BRIEF
Copy exactly the lines of the records below, starting at the line that contains "[6:21.17-6:22.17]" and continuing through the last line, both included; omit any pictures.

Stored items

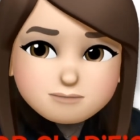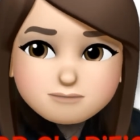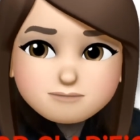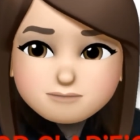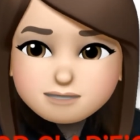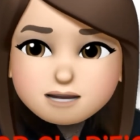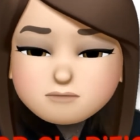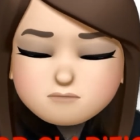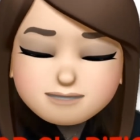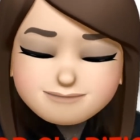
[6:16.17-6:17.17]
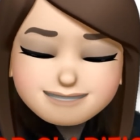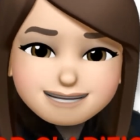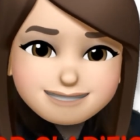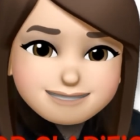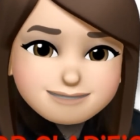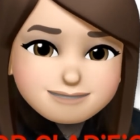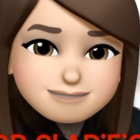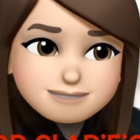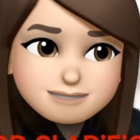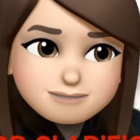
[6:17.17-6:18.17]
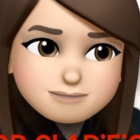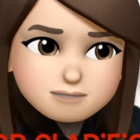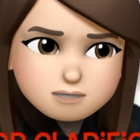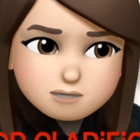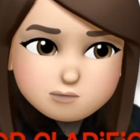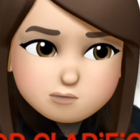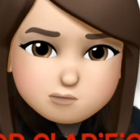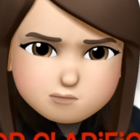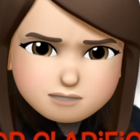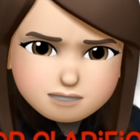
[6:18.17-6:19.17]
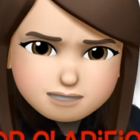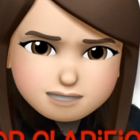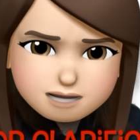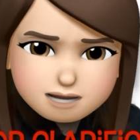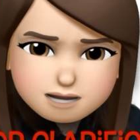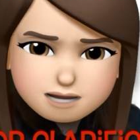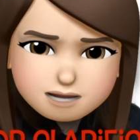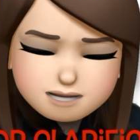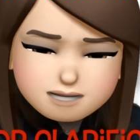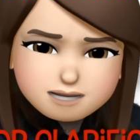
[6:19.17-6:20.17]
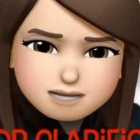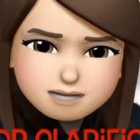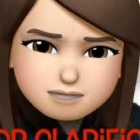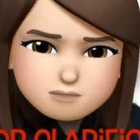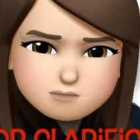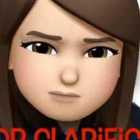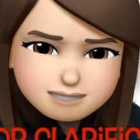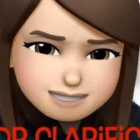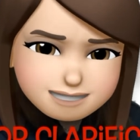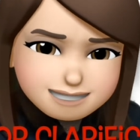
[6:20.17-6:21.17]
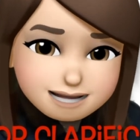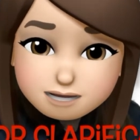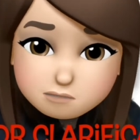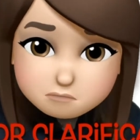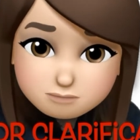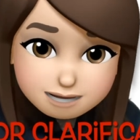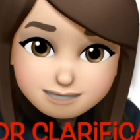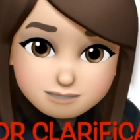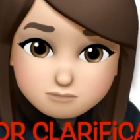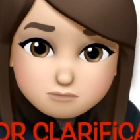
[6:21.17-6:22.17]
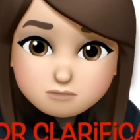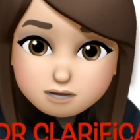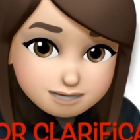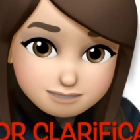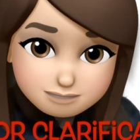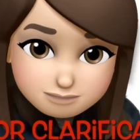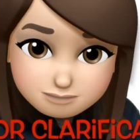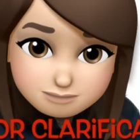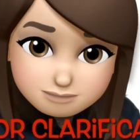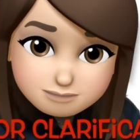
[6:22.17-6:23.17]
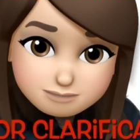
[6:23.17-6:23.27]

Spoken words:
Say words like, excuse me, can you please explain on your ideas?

TASK RESPONSE
[6:21.17-6:22.17]
[6:22.17-6:23.17]
[6:23.17-6:23.27]

Spoken words:
Say words like, excuse me, can you please explain on your ideas?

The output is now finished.